→ WHAT THIS TASK INVOLVES
Find the word "video" in the data, then copy each line where it is found.
══ EXCERPTED DATA ══
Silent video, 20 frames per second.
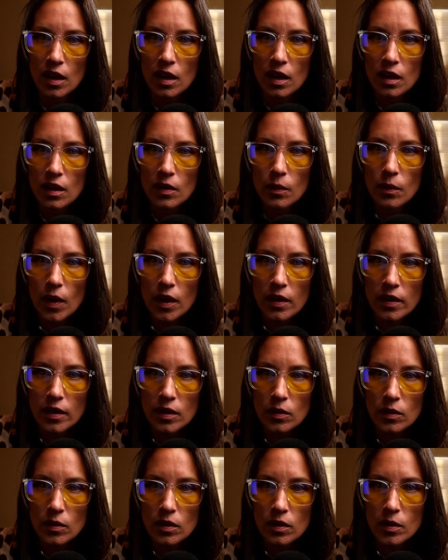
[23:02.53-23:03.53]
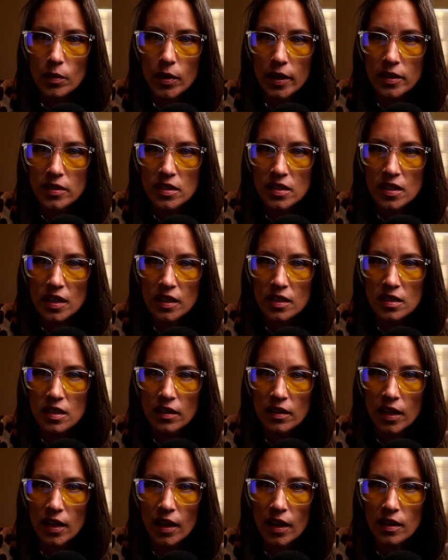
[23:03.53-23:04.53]
While in ordering process, I
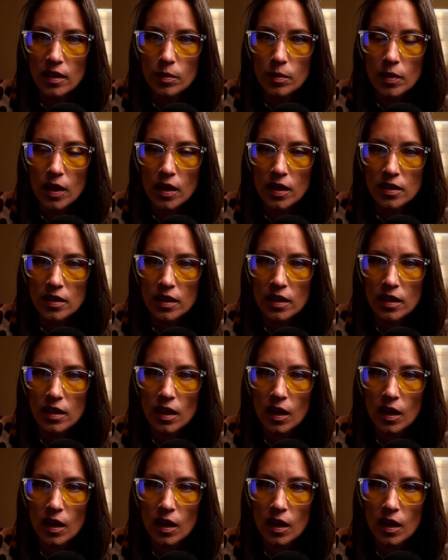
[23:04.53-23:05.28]
accidentally added a product I did not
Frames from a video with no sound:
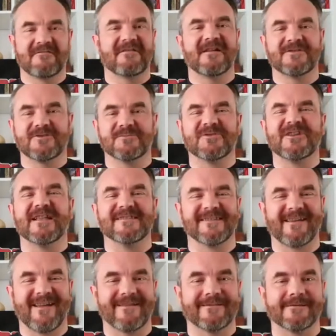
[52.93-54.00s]
Get some scented
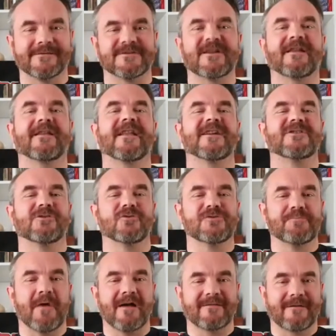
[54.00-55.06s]
candles. Get a nice lush
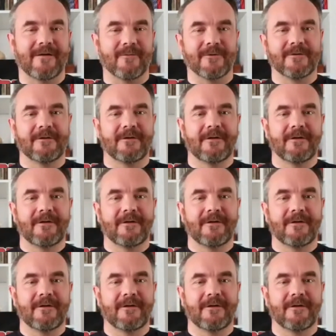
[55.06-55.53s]
bath going.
═══
→ RESULT OF THE TASK
Silent video, 20 frames per second.
Frames from a video with no sound:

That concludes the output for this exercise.